From: Jukka K. Korpela (jkorpela@cs.tut.fi)
Date: Thu Jul 06 2006 - 01:29:02 CDT
On Wed, 5 Jul 2006, Doug Ewell wrote:
> A major problem with trying to design a pan-European (or pan-Latin-script)
> keyboard layout is that people in different cultures tend to prefer a layout
> based on the one they are accustomed to. Broadly speaking, the English like
> QWERTY, the French like AZERTY, the Germans like QWERTZ.
Certainly, and this implies that e.g. the Finnish international keyboard
is interesting to the rest of the world as an _approach_ rather than as
a specific solution. The key idea, as I see it, is to use dead keys for
diacritic marks rather than assign precomposed characters (letters with
diacritic marks) positions of their own. Just as the Finnish international
keyboard preserves ä, ö, å in their old positions (with keys of their
own), similar designs for other cultures can preserve or introduce
positions for characters that have high frequency of use in the
language(s) for which the setting is primarily designed.
But using the dead key approach to all other diacritics gives much more
freedom to assigning positions to other characters in an intuitive way.
For example, we considered the possibility of assigning "s" with caron to
Alt Gr s, because "s" with caron is officially part of Finnish orthography
(though not common, and "sh" is often used instead). This would have been
easier and somewhat more natural than using Alt Gr ' s (though we expect
the latter to be more natural when new physical keyboards will have the
caron engraved). Yet, this would have broken the uniformity and would have
made it impossible to assign a natural position to the sharp s (ß).

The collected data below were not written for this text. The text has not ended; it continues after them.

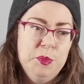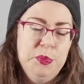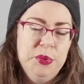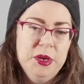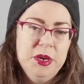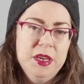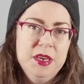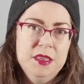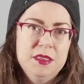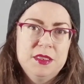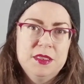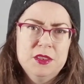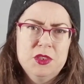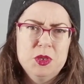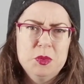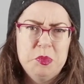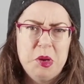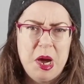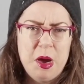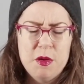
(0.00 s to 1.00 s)
But it's
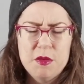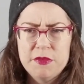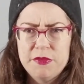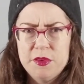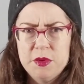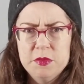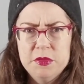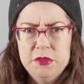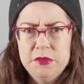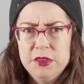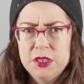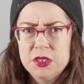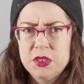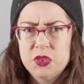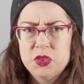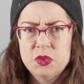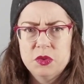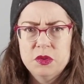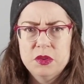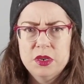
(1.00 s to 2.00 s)
such a powerful, moving
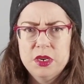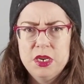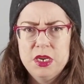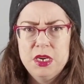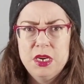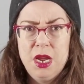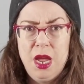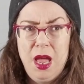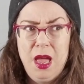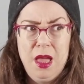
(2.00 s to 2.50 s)
story,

> For U.S. English, where single and double quotes can precede vowels,
> keyboards that require the user to press the space bar between the two to
> avoid dead-key behavior generally meet with some resistance.
That's understandable. But the Finnish international keyboard has single
and double quotes assigned to normal (non-dead) keys in Alt Gr or
Shift Alt Gr positions, so no such problem arises.
> For programmer
> types, it gets worse as tildes and backquotes can also appear in "ordinary"
> text.
Quite right, and even non-programmers fairly often write the tilde
(especially due to its use in URLs). We had some objections from
programmers, but the problem really exists in the current Finnish and
Swedish keyboard settings, and we have lived with it for a long time.
Typing a tilde generally requires Shift Alt Gr diereris and a space, i.e.
the use of four keys. It's inconvenient, but it's nothing new.
On the other hand, programmers could design a keyboard setting suitable
for programming, e.g. assigning tilde, backquote and circumflex to keys
that do not act as dead keys. It might be useful, but it's an issue quite
different from the design of a _general-purpose_ keyboard setting.